W obchodzoną 23 kwietnia liturgiczną uroczystość św. Wojciecha zapraszamy na transmisję Mszy św. ku czci patrona Polski i archidiecezji gnieźnieńskiej.
Eucharystii przewodniczyć będzie Prymas Polski. Początek o godzinie 12.00. Homilię wygłosi ks. kan. Bogdan Czyżewski, dziekan Kapituły Prymasowskiej.
W czasie liturgii Prymas Polski przekaże relikwie św. Wojciecha delegacjom parafii i stowarzyszeń: parafii pw. św. Wojciecha w Tyrowie k. Ostródy, parafii pw. św.

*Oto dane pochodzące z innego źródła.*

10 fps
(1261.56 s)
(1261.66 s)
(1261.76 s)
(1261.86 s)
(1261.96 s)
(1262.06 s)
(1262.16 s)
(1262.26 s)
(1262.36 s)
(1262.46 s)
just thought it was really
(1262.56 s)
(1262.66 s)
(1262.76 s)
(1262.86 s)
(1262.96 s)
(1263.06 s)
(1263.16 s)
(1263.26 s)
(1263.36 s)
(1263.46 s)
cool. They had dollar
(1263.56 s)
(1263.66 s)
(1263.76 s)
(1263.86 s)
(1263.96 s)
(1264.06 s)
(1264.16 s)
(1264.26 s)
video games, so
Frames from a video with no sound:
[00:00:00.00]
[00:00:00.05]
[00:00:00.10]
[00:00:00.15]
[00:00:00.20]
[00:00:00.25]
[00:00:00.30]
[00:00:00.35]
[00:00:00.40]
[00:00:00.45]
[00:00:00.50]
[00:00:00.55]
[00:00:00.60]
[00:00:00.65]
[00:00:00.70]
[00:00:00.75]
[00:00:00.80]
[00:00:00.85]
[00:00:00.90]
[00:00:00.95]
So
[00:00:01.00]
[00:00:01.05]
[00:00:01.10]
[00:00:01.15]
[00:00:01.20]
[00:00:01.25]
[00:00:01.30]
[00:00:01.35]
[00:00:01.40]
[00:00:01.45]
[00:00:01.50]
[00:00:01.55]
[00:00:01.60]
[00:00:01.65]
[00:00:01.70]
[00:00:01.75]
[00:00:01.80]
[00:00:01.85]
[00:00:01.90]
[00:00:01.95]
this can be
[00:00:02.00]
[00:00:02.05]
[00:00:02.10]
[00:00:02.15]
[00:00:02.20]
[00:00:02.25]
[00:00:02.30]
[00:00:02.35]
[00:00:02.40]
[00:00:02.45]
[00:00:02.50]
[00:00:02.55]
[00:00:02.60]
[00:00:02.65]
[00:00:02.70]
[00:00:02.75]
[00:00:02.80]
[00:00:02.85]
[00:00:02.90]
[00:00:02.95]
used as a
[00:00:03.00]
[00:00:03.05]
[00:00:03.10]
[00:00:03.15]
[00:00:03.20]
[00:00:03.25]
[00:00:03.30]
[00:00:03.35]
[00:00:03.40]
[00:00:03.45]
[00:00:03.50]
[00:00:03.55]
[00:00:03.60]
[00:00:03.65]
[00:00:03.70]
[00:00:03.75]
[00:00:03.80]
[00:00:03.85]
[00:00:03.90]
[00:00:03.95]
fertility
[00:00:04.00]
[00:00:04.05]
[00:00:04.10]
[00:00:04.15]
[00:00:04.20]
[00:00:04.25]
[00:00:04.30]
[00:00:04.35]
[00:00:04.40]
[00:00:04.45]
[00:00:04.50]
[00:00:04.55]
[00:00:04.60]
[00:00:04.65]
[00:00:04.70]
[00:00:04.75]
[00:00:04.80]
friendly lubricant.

Wojciecha w Przasnyszu, parafii pw. św. Mateusza Ap. i Ew. w Bydgoszczy oraz parafii pw. NSPJ w Tomaszowie Lubelskim.
Metropolita gnieźnieński wręczy także nominacje nowym kanonikom. Zapraszamy. Początek transmisji o godzinie 12.00.
***
Arcybiskup Polak, będąc jeszcze biskupem pomocniczym archidiecezji gnieźnieńskiej, tak odpowiedział na pytanie o orędownictwo swojego Patrona:
"Imię, które otrzymałem na chrzcie świętym, przypomina mi zawsze o moim patronie, o jego życiu i świadectwie apostolskiej służby. Niewątpliwie z biegiem lat staram się coraz głębiej poznawać życie i posługę mojego patrona, wniknąć w jego duchową sylwetkę, zafascynowany przede wszystkim misyjnym zapałem i świadectwem życia oddanego bez reszty Chrystusowi.

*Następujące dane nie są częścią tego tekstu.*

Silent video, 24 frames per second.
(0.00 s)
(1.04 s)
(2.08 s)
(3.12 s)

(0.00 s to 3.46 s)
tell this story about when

Często wracam do zdania, które kiedyś wyczytałem w jednym ze współczesnych, literackich życiorysów św. Wojciecha, autorstwa Tadeusza Żychiewicza: Bardzo wiele spraw wielkich i znaczących stało się przez tę śmierć, tak z pozoru bezużyteczną. Rzeczywiście, bardzo wiele spraw wielkich i znaczących związanych jest z życiem, męczeństwem i kultem św. Wojciecha. Niewątpliwie jego grób, tutaj w Gnieźnie, stanowi nie tylko miejsce licznych pielgrzymek, ale także - żeby użyć jeszcze raz języka Tadeusza Żychiewicza - kamień węgielny stolicy prymasów Polski. W archikatedrze gnieźnieńskiej, u grobu św. Wojciecha, przyjąłem święcenia kapłańskie i sakrę biskupią. Pielgrzymowałem kiedyś jego śladami od Libic, poprzez Pragę, Weronę, Awentyn i Magdeburg. W moim herbie biskupim umieściłem znaki - monogram Chrystusa Zmartwychwstałego wpisany w cierniową koronę - które widnieją na czarnej, bazaltowej podstawie, na której wznosi się srebrny relikwiarz, przechowujący doczesne szczątki mojego patrona. Cieszę się, że mogę tak często modlić się przy jego grobie i przy jego relikwiach. Proszę więc, aby i we mnie ten świętowojciechowy zasiew krwi rodził wciąż nowe duchowe owoce."